== Dataset records ==
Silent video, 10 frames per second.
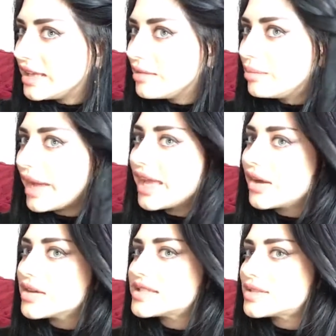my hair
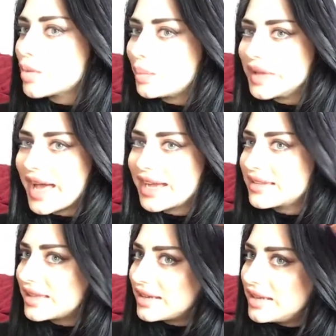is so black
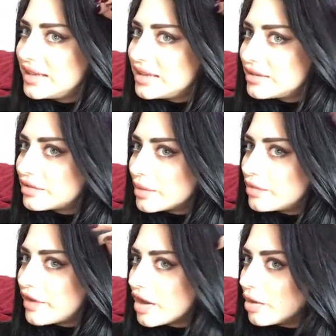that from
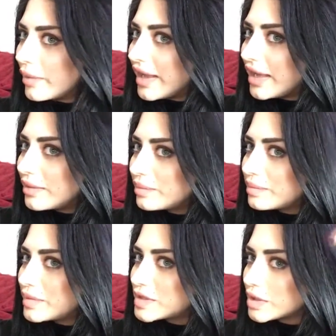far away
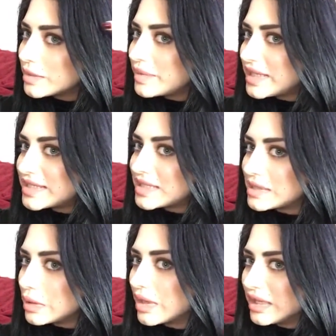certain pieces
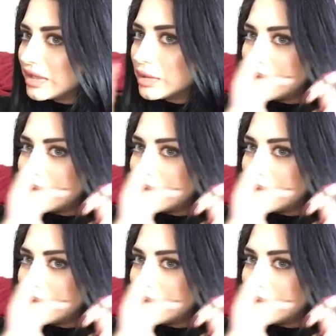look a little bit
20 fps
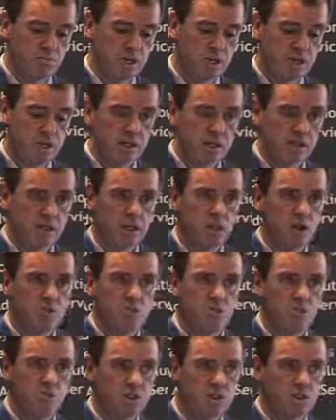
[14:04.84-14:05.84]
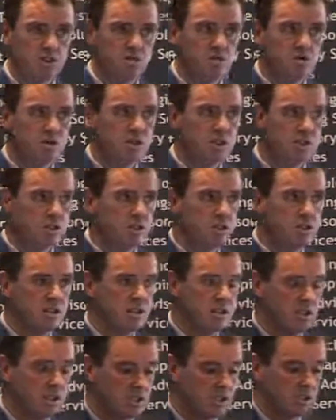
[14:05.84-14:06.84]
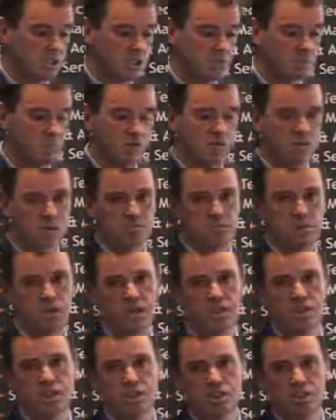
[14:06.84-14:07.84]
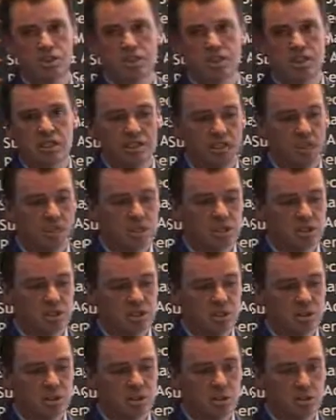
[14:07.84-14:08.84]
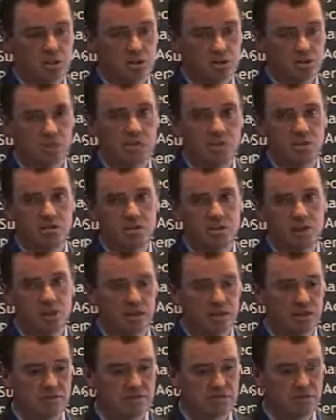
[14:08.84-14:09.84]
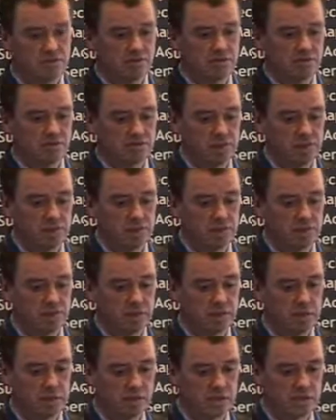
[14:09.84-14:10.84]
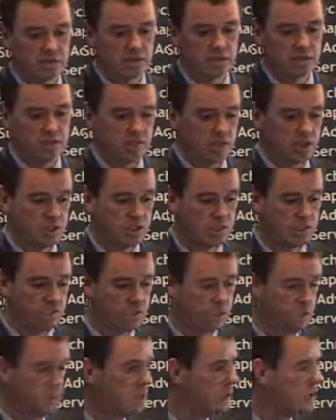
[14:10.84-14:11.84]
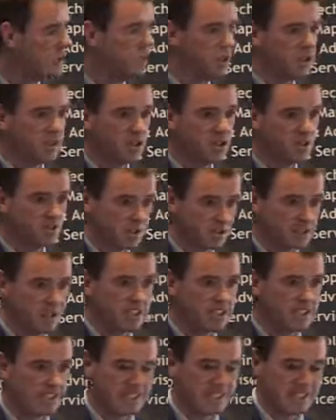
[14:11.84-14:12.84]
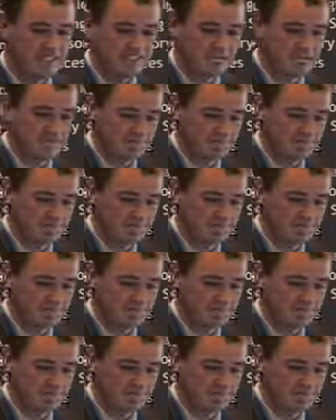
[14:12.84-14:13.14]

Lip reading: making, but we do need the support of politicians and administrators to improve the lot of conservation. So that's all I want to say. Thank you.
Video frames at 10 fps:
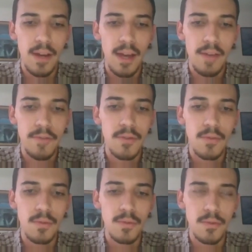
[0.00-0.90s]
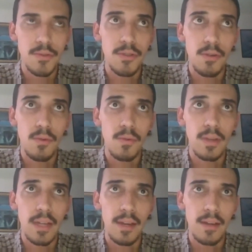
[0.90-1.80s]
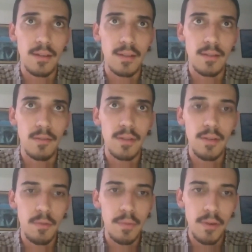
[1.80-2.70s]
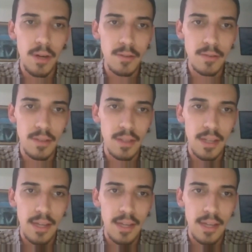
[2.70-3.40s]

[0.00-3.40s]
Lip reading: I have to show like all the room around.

== How to complete this task ==
Repeat each line of the material, unaltered, from the first through the line with "[14:12.84-14:13.14]", and include no pictures.

== Answer to the exercise ==
Silent video, 10 frames per second.
my hair
is so black
that from
far away
certain pieces
look a little bit
20 fps
[14:04.84-14:05.84]
[14:05.84-14:06.84]
[14:06.84-14:07.84]
[14:07.84-14:08.84]
[14:08.84-14:09.84]
[14:09.84-14:10.84]
[14:10.84-14:11.84]
[14:11.84-14:12.84]
[14:12.84-14:13.14]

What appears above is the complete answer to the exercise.